The real rewards of service don’t depend on other people
I admit it: I’m a dinosaur.
I long for the days when people used Mr. and Mrs. rather than presuming first name status. I mourn for the proper use of grammar and punctuation. I pine for an era when gentlemen held open doors for ladies and youngsters gave up their seats for the elderly.
I especially wax nostalgic for a time when tipping 15% in restaurants was a voluntary gesture of appreciation for good service rendered with a smile.
But that was a long time ago, possibly in a galaxy far, far away.
I wonder who decided that tips of 18 - 20% should be routinely added to the bill, automatically inflating prices while eliminating the incentive to provide competent and courteous service. And woe upon the customer who fails to tip where no tip is required.
That’s why – in our age of public venting and shaming – it comes as no surprise that an Outback restaurant worker in Florida took to social media to decry the customer who denied her a gratuity for packing up a large order. Somewhat less predictable was the way Outback responded to the employee’s Facebook rant: by issuing a pink slip.
To be fair, this case is more about miscommunication than malice:
On the one hand, the church conference volunteer responsible for the pick-up might reasonably have assumed that no gratuity was necessary for a takeout order.
On the other hand, the service worker might understandably have felt resentful for spending her entire shift preparing a $735 order and losing out on the tips she could have made waiting tables.
Finally, Outback’s policy prohibiting employees from railing against patrons online makes good business sense, plain and simple.
Ironically, it was a well-meaning friend who called the church about the oversight, and a well-meaning church representative who called the restaurant offering to pay the gratuity, that led to the worker losing her job. However, once the employee broke company policy, all the good intentions in the world couldn’t put the pieces back together again.
King Solomon says, Better dry bread taken with peace than a house of feasting filled with strife.
In our entitlement culture, we expect tips, bonuses, and raises independent of merit. Naturally, this gives rise to bitterness and resentment when they fail to appear. Conversely, if we found contentment in receiving what we earn, the thrill of receiving more than our share would delight us no end, as would the satisfaction of performing our jobs well, not merely well-enough.
Old-fashioned work-ethic once taught us to not merely do our jobs but to do our best. In contrast, modern-day minimalism convinces us to slide by with as little effort as possible and expect praise for doing anything at all. The result is a culture of complacency and apathy. We find no pleasure in what we do because we haven’t done it the way it ought to be done, and we take no pleasure in what we earn because we don’t fully deserve it.

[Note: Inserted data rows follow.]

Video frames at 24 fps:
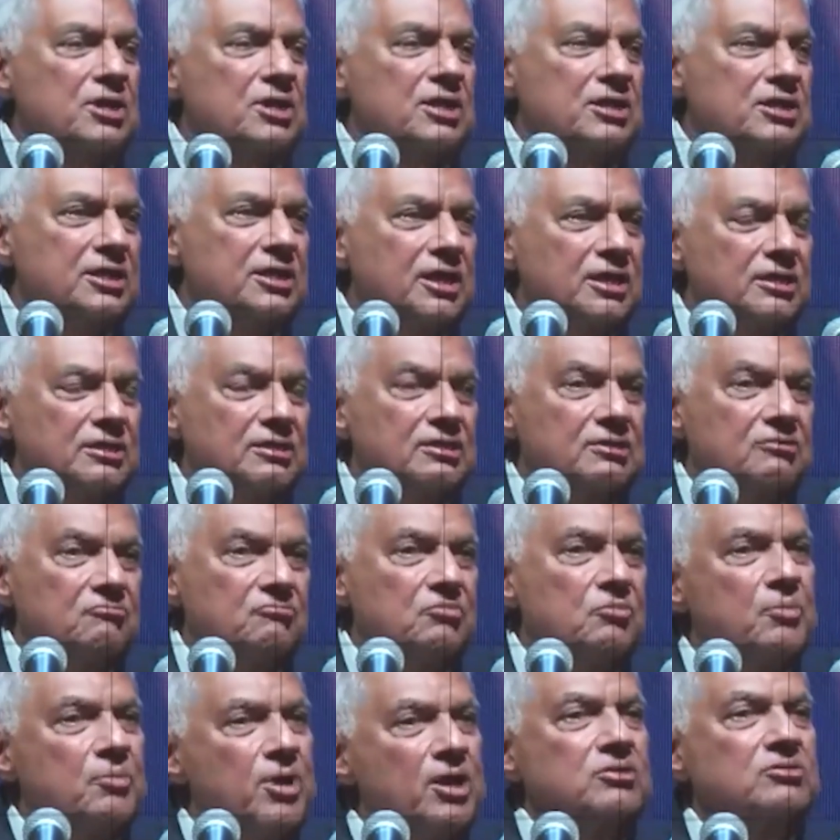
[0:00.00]
For a long
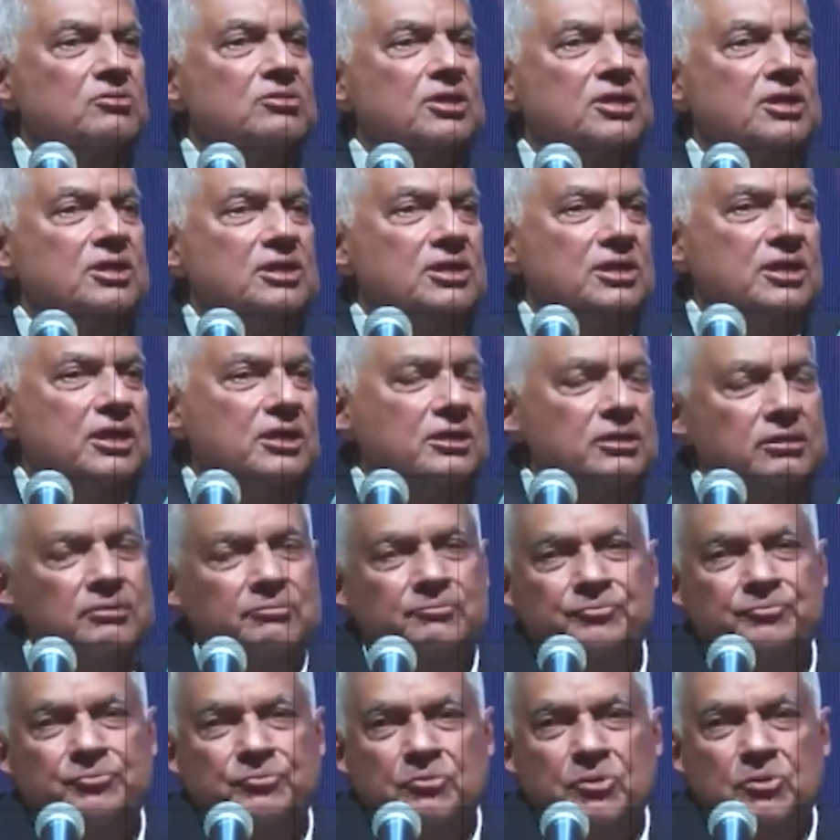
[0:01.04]
time, we were
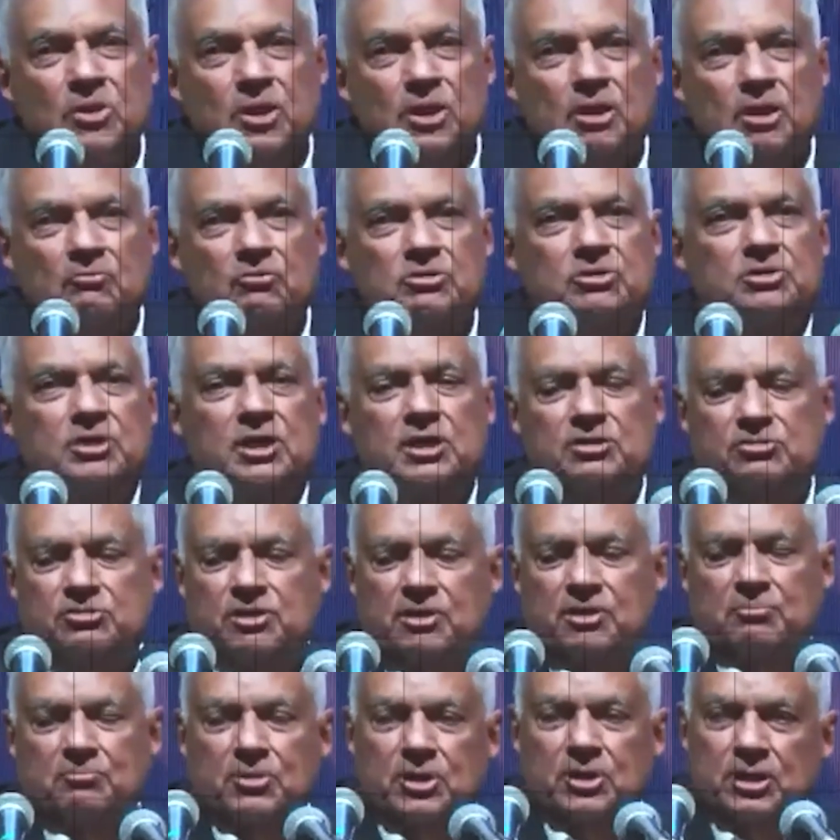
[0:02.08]
opponents.
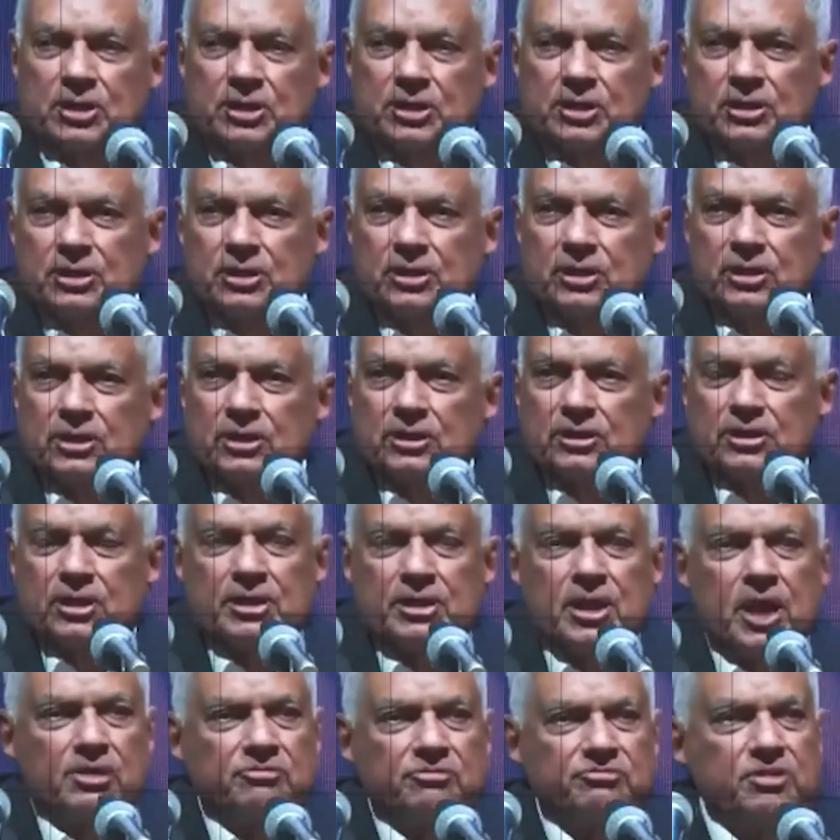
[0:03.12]
But
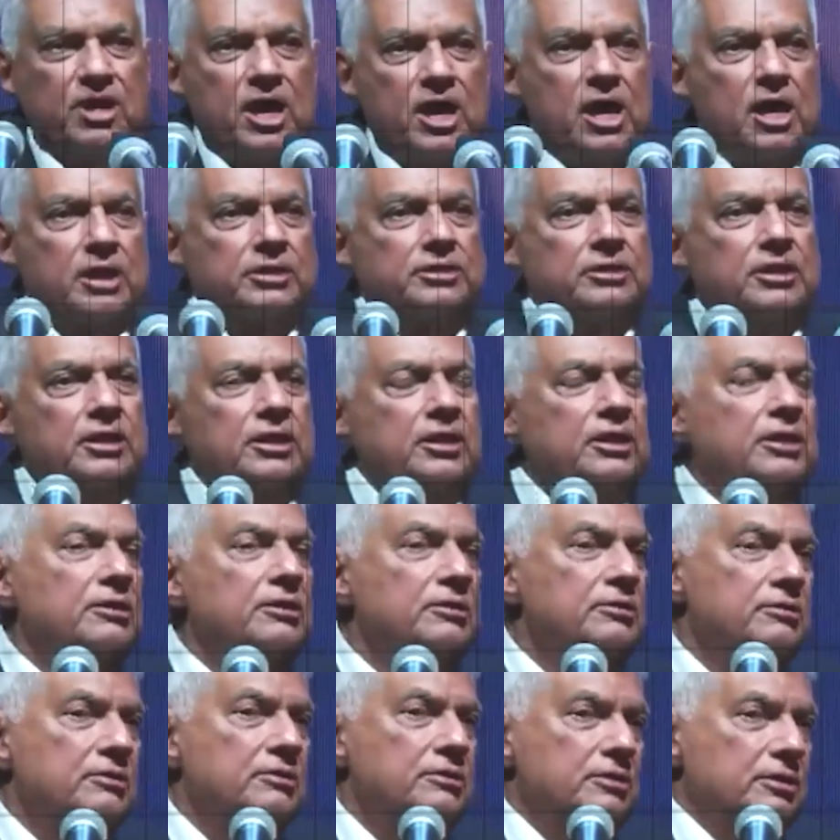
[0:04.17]
I opposed
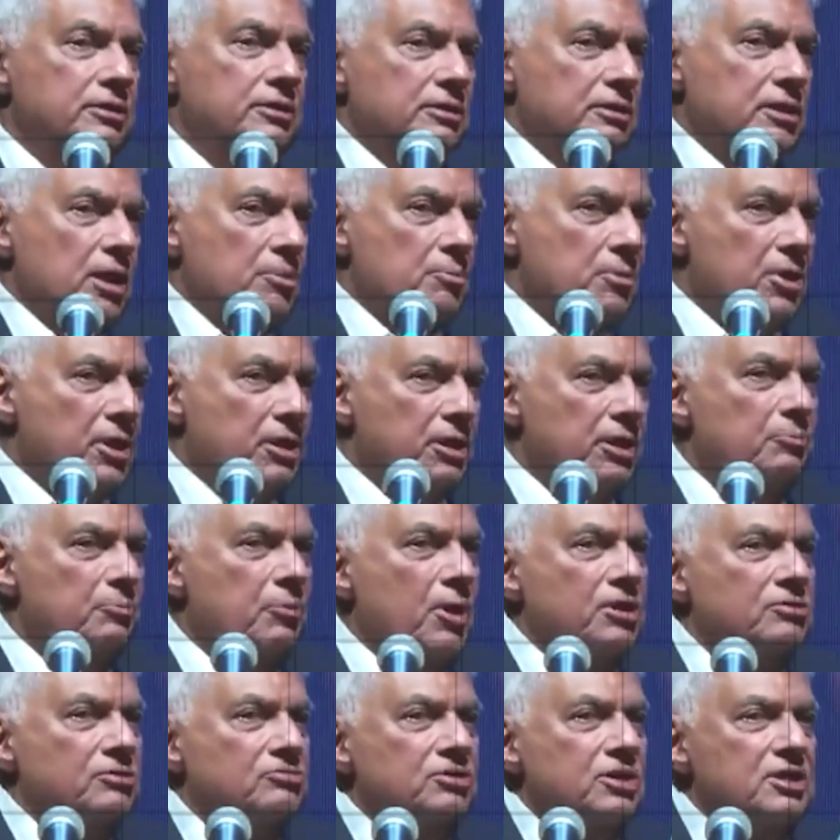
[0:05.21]
Chandrika more than I
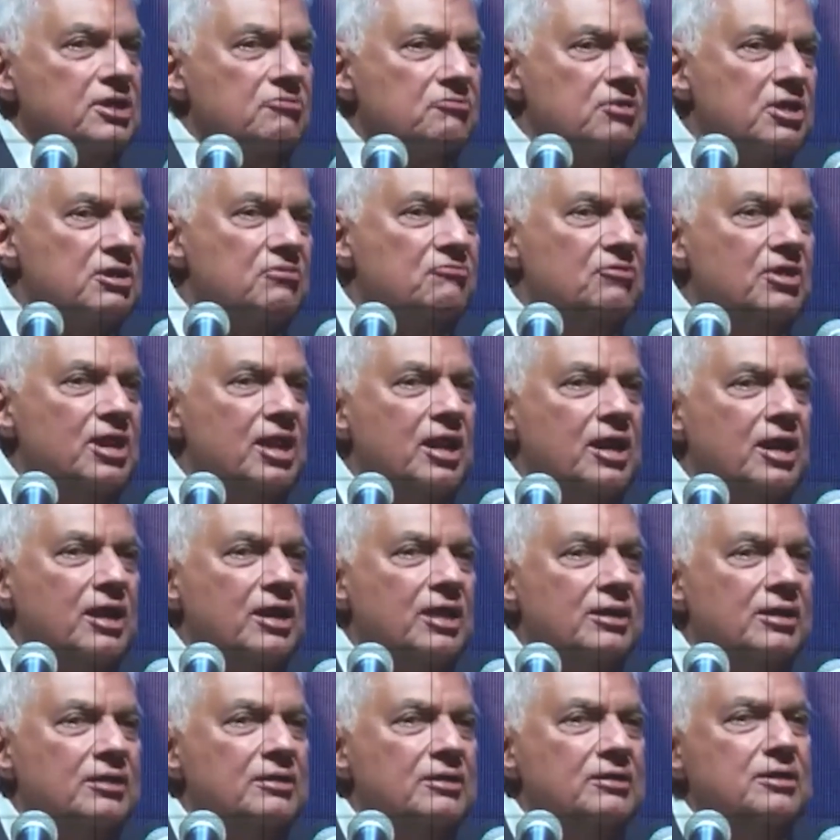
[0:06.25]
opposed Mahinda.
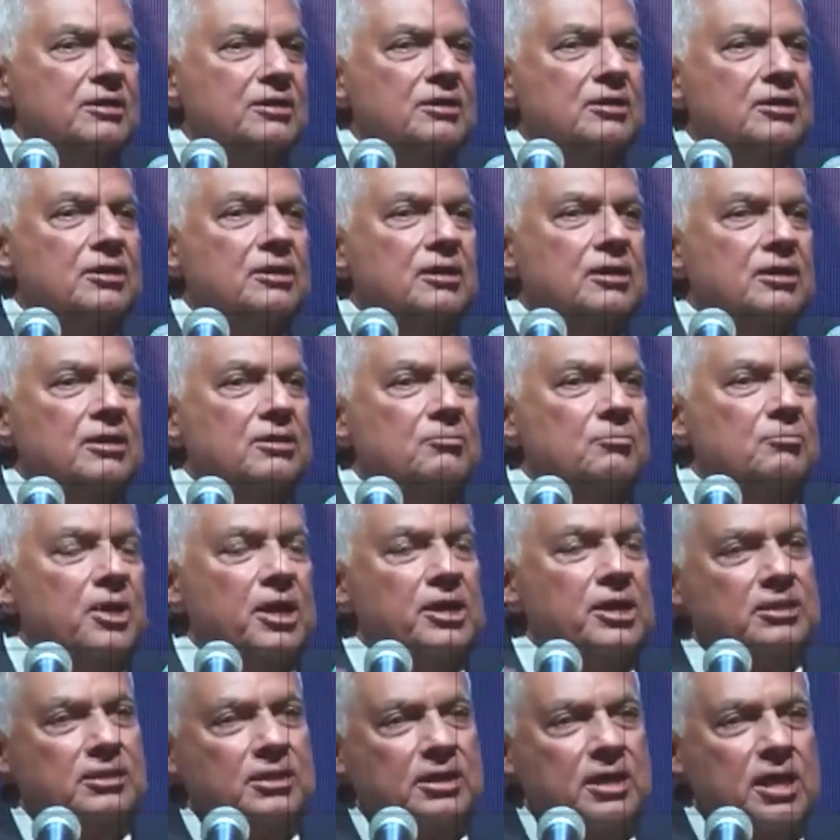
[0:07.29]
But
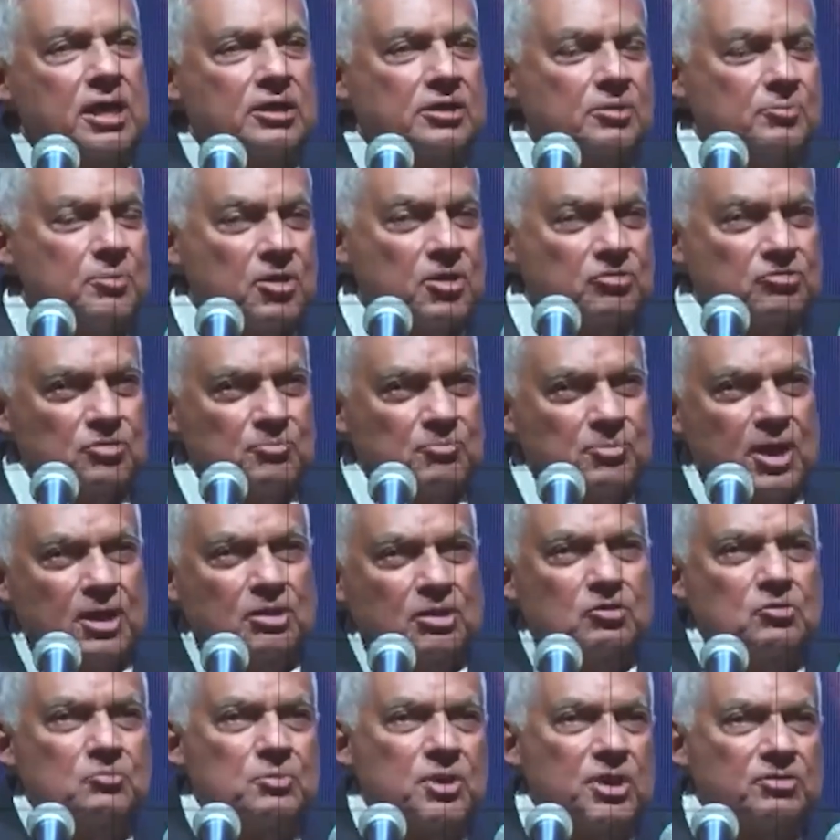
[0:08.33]
no one asked how
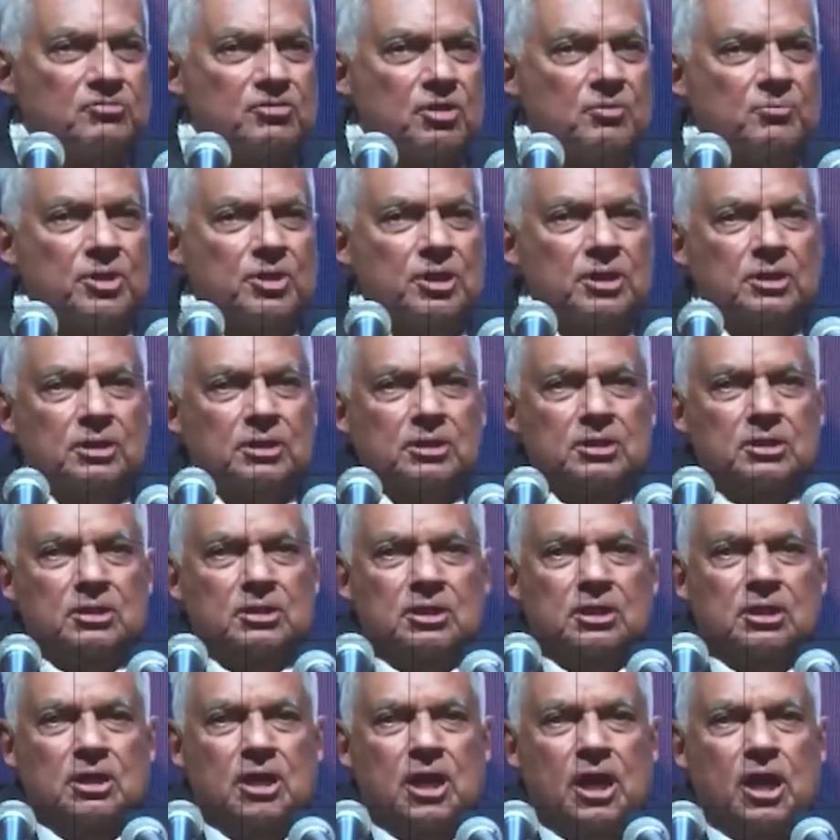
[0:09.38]
I worked together with
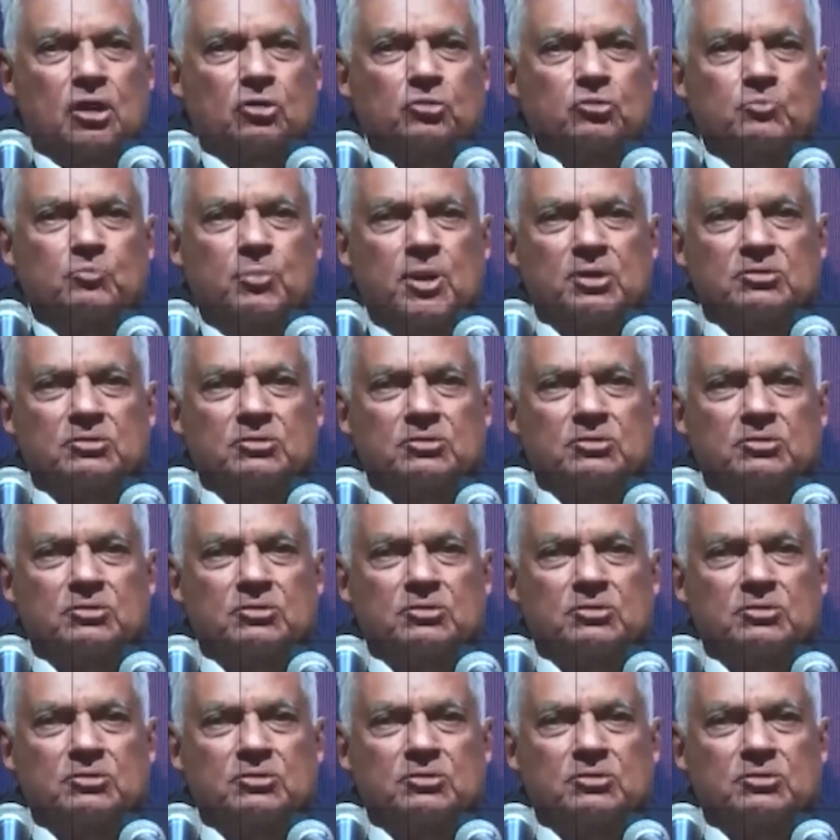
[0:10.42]
Chandrika.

The highest calling of a human civilization is to be of service. This not only benefits those we serve but enhances society as a whole. At the same time, it provides us with the sense of meaning and purpose that fills us with joy and satisfaction.
Of course we want to be compensated for our work and recognized for our what we do. But if service is just a means to an end, then it is really not service at all, and it will leave us ultimately unfulfilled.
Instead of obsessing over what others should be doing for us, focus on how you can benefit others. True, sometimes your service may go unnoticed. But over time, all accounts tend to balance; in the end you are likely to receive the appreciation you deserve. And along the way, you will carry with you the contentment that comes from contributing to a better world.